En 1973, on a encore 67 vaches, pis un employé du chemin de fer qui passe en arrière a négligé de fermer correctement la clôture de l’enclos. Résultat: toutes les vaches sont sorties, pis elles marchent sur la track en direction de La Sarre depuis des heures. Déjà en plein surmenage, on court les retrouver jusque chez Normick-Perron (l’usine de bois) et on les rapatrie presque toutes, pis, à quelques kilomètres de l’enclos, le train du CN passe en nous lançant un catastrophique coup de klaxon qui fait fuir les bêtes dans le bois.
Heureusement, elles ont reconnu rapidement que leur chez eux était proche, et elles sont entrées d’elles-mêmes dans l’enclos… qu’on a fermé enfin. Mais le samedi suivant, la veillée s’annonce avec le fier Jean-Baptiste Gauthier comme calleur. « Un homme qui a un haut-parleur dans l’estomac et qui call avec plaisir pour faire danser les 60 invités dans une pièce grande comme ma main, ça rengaillardit son homme, comme on dit! Quand les enfants vont être couchés, il va caller avec des “swing sur la pin, pis r’lance par la gance” pour ménager les oreilles chastes. J’ai aussi des chansons grivoises quand j’aurai fini de vous conter que j’ai vu une femme cette semaine qui avait une jupe pis un bon gros postérieur. Sa jupe était faite en poche de farine, pis quand elle se penchait par en avant, on voyait sortir l’étiquette “enrichi de vitamines” qui dépassait. Hahaha!!! »
En 1974, on garde 25 vaches seulement parce qu’on dépérit en travaillant trop. Puis, on décide de vendre ces dernières vaches-là, en attendant plus de 6 mois pour avoir notre prix. Le stress se fait sentir à chaque mois un peu plus: on a besoin de cet argent-là.

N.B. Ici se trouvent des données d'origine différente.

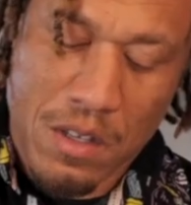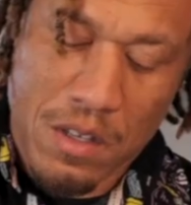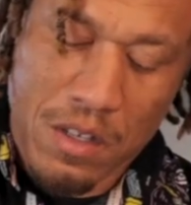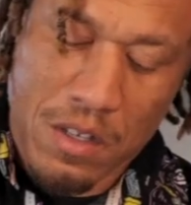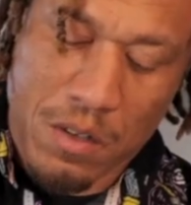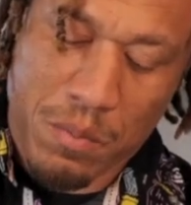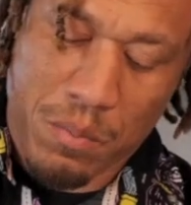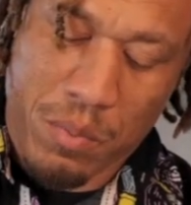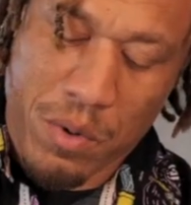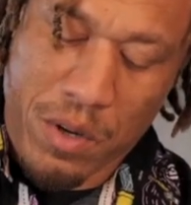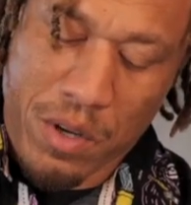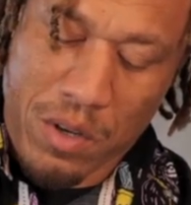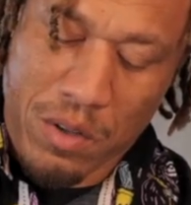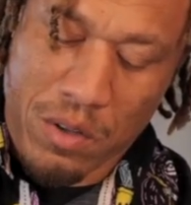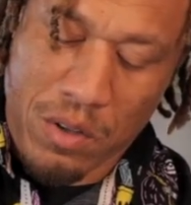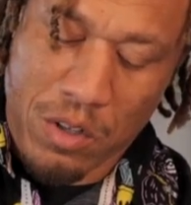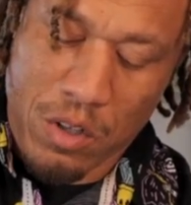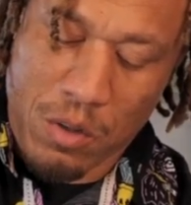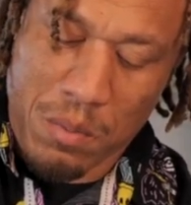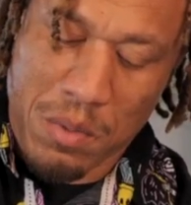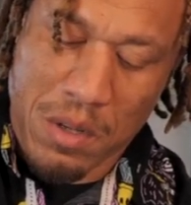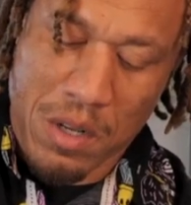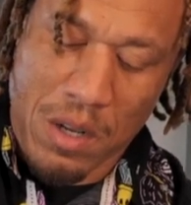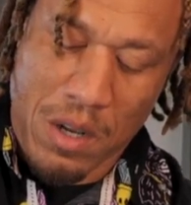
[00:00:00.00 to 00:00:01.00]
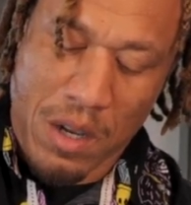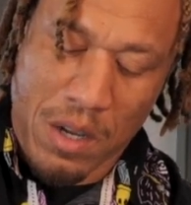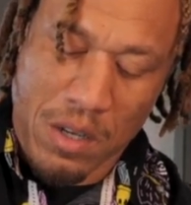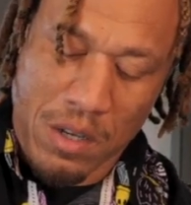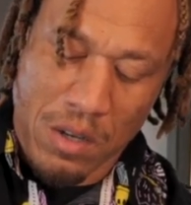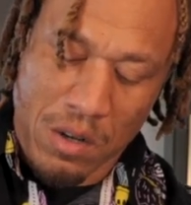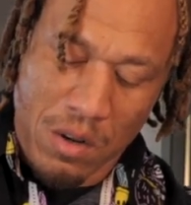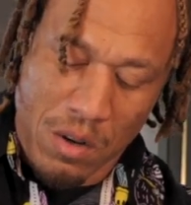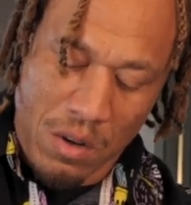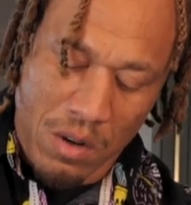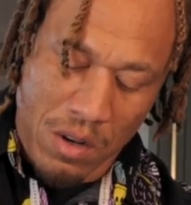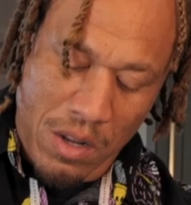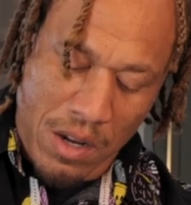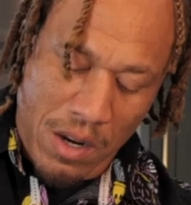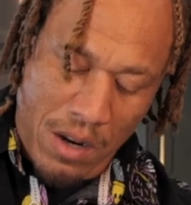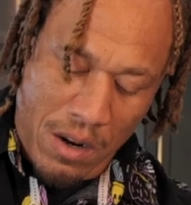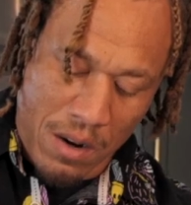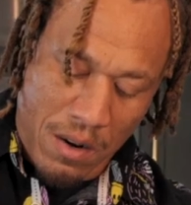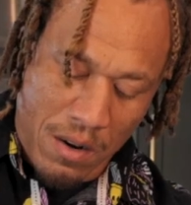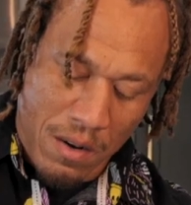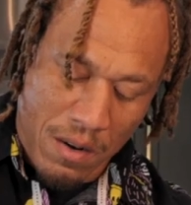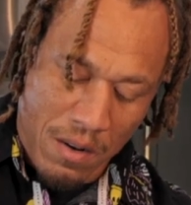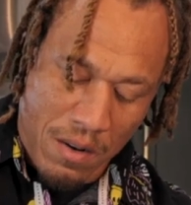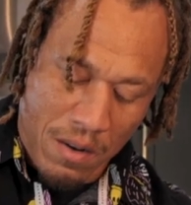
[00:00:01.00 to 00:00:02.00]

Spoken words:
Sprinkle a little bit of onion on there.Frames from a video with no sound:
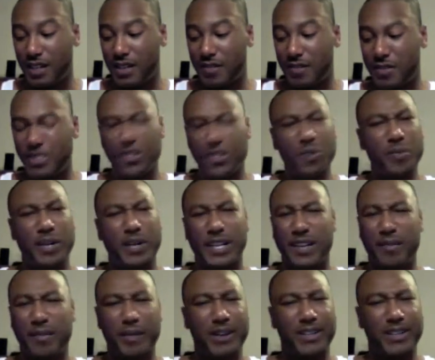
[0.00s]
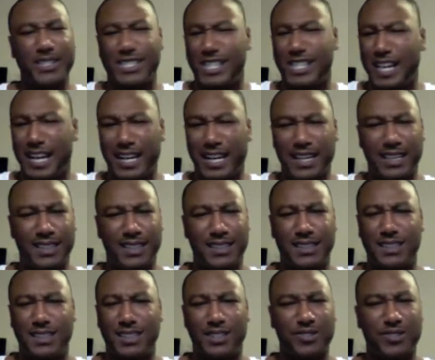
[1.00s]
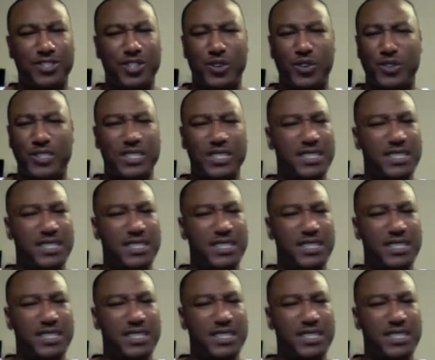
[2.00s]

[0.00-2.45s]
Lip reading: So many of Mary J. Jodeci.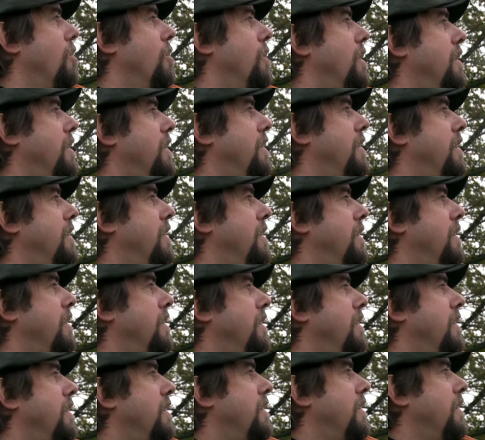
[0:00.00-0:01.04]
Just to the left,
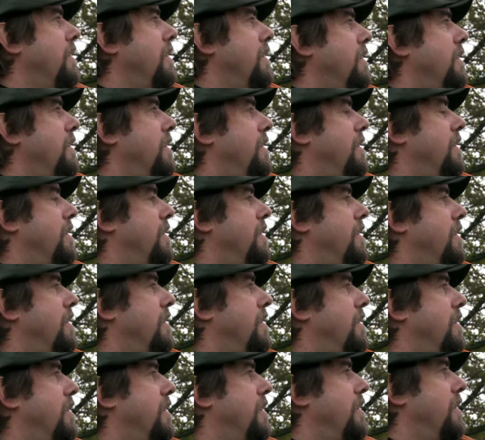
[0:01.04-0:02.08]
wasn't it? I think that one. The
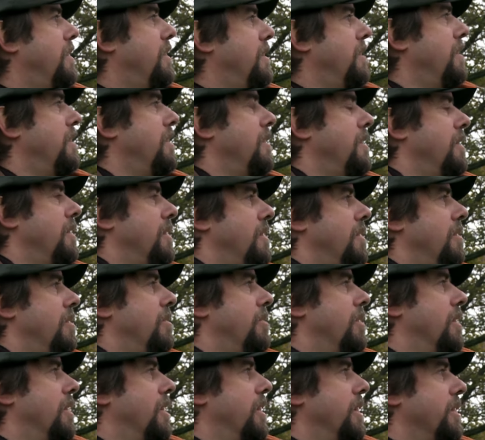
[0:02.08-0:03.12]
British, however,
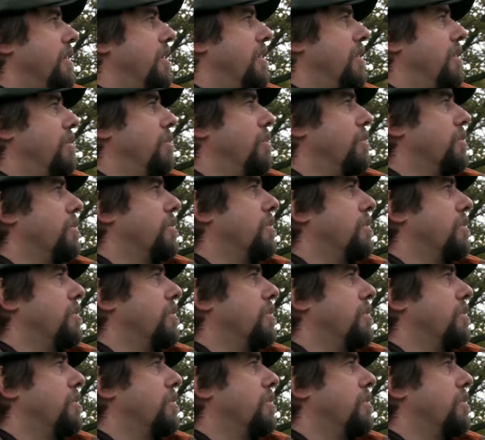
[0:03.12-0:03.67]
right. waited until the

On finit par faire une bonne affaire et à se départir des bêtes qu’on a pourtant tellement aimées; mais il le faut. « Ce samedi-là, les Dupuis giguaient comme des marionnettes en début de soirée pour se libérer du poids qui leur restait sur les épaules, puis quand le gars de la guitare hawaïenne faisait pleurer sa guitare, moi je pleurais par en dedans, avant d’entamer une complainte ben belle pis ben triste. À la fin de la soirée, on se sentait mieux ».

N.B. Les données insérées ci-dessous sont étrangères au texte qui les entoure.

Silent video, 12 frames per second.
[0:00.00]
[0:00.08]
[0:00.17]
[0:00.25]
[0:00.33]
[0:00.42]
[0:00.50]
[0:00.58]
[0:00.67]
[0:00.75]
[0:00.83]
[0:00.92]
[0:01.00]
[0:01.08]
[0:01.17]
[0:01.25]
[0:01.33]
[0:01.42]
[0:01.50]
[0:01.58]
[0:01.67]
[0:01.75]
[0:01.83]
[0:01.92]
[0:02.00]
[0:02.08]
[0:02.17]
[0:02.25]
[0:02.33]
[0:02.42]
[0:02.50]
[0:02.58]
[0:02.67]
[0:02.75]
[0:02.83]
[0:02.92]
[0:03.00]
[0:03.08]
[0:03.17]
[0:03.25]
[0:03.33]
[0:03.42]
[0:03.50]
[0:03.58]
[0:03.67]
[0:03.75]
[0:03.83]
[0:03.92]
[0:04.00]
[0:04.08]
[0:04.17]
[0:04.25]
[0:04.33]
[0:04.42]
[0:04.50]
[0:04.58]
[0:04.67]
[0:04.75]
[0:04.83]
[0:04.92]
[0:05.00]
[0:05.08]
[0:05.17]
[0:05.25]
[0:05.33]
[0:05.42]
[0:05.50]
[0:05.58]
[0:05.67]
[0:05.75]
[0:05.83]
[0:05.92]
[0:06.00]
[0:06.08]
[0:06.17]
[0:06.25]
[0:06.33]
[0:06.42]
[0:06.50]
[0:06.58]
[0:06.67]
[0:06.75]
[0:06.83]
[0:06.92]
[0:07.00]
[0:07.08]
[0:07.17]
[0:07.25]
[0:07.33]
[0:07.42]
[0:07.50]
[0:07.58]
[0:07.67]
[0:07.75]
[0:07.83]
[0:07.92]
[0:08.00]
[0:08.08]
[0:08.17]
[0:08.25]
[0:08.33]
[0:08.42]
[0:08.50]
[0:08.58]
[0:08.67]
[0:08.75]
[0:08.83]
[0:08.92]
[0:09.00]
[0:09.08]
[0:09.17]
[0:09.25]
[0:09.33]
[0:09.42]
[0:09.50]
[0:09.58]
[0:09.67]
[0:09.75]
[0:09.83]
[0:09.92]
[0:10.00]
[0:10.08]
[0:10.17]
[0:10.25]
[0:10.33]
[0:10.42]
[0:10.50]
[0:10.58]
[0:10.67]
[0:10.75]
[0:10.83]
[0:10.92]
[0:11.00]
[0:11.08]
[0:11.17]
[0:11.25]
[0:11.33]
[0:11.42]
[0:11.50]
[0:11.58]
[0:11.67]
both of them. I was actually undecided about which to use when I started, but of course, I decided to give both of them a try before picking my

« En 1975, on s’est pris un employé efficace pis volontaire qui est resté chez nous en pension. Avec un employé, c’est la meilleure situation qu’on pouvait espérer. Tout est revenu dans l’ordre jusqu’à la retraite en 1994. Comment on a tenu alors qu’on n’aurait pas donné cher de notre peau? Ben c’est que nos veillées de danse du samedi soir: c’était sacré! »

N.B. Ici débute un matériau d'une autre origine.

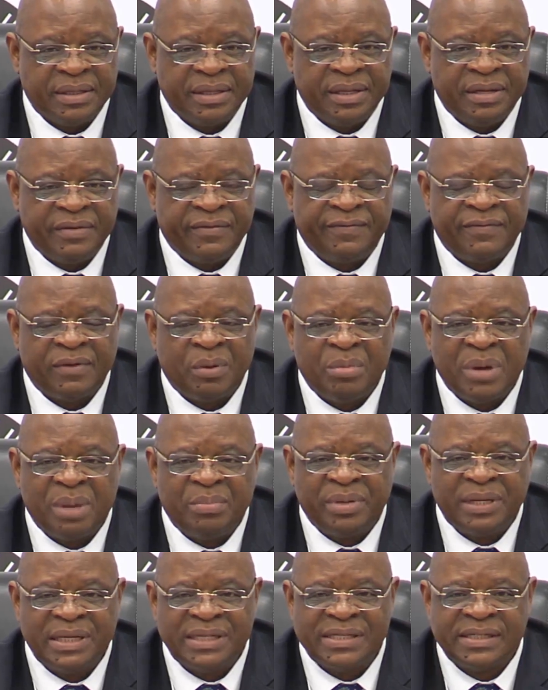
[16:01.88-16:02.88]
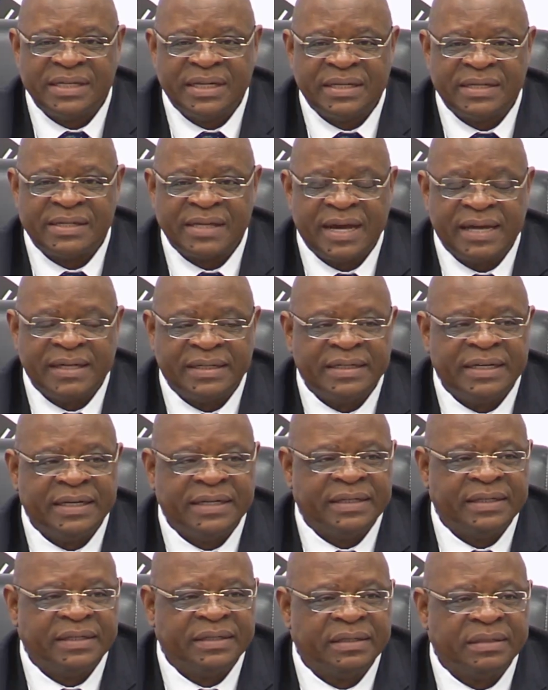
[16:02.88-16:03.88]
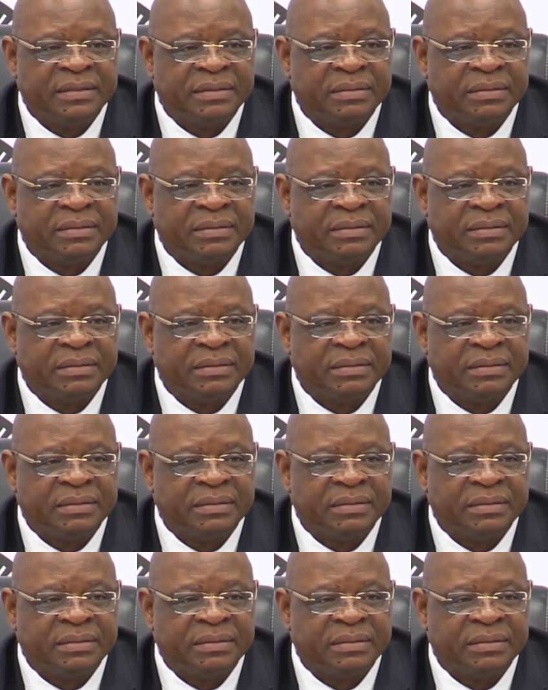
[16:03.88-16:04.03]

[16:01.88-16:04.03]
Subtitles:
the former president's attorney.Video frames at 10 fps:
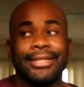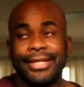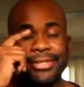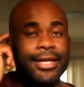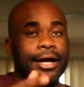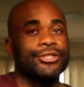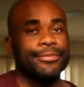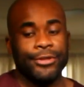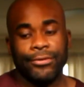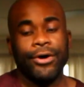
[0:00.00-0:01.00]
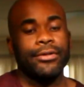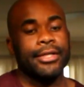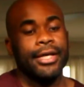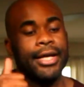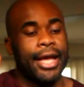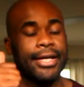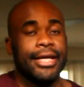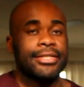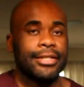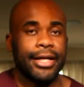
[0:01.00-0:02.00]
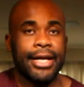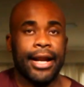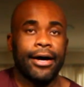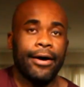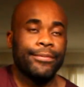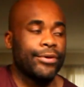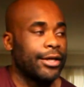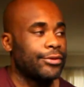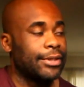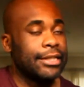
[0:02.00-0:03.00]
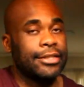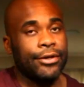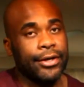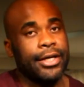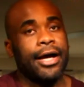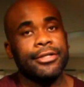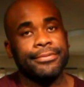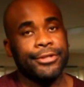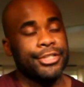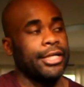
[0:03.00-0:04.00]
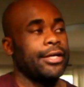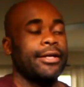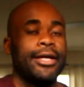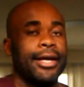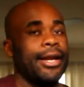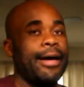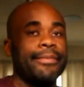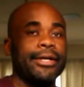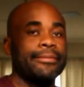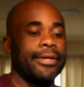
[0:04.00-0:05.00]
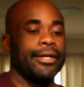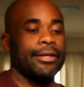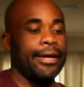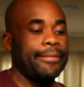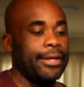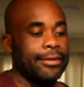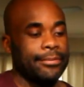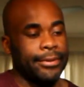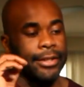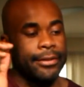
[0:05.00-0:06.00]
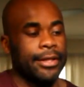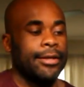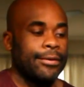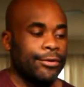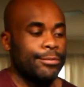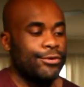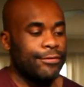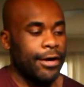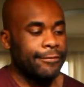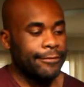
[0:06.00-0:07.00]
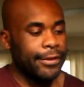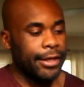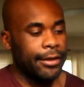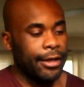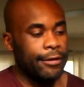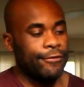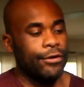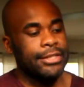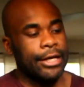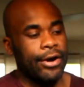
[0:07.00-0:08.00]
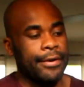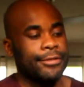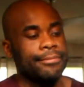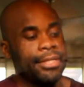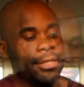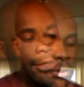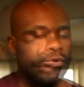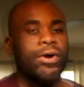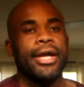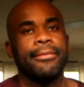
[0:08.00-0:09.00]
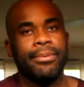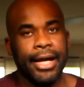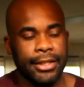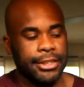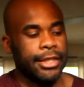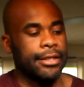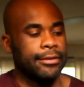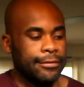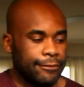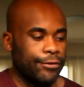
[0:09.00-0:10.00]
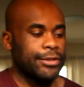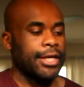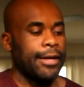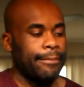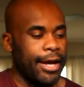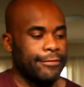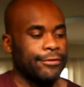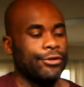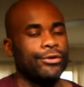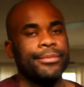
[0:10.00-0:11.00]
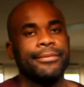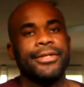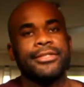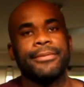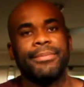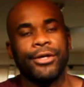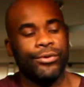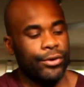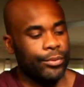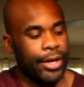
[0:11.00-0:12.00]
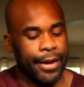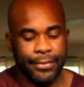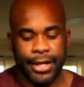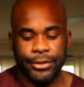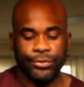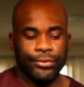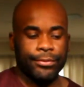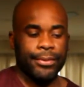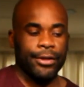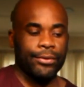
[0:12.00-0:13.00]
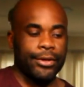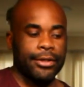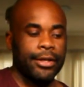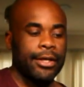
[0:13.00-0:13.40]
This stock should be rolling. And yesterday got an upgrade to at least $30 per share. And I'm in, man, I'm in. But we'll move on from there. And of course, I grabbed some NIO, Riot blockchain. Of course, came back for a little bit because of Bitcoin, what happened last week with Bitcoin.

Pendant que certains vont encore se poser la question « ça sert-tu vraiment à quelque chose, les arts et la culture? », il serait possible de leur répondre que ça ne sert pas juste à faire beau dans un coin du salon ! Ce n’est pas non plus seulement utile à faire vivre une petite poignée d’artistes tourmentés et pauvres. L’histoire de Jean-Guy et de sa femme Louise en est l’exemple parfait. De plus, Jean-Guy est maintenant détenteur d’un rare patrimoine de chansons oubliées qu’il reste à sauver et Louise a donné des cours de danse pour des dizaines de personnes en Abitibi. Une soirée culturelle récurrente, ça peut être une planche de salut, une échappatoire, un exutoire, un stimulant, un beau retour dans le temps pour tirer le passé vers le présent.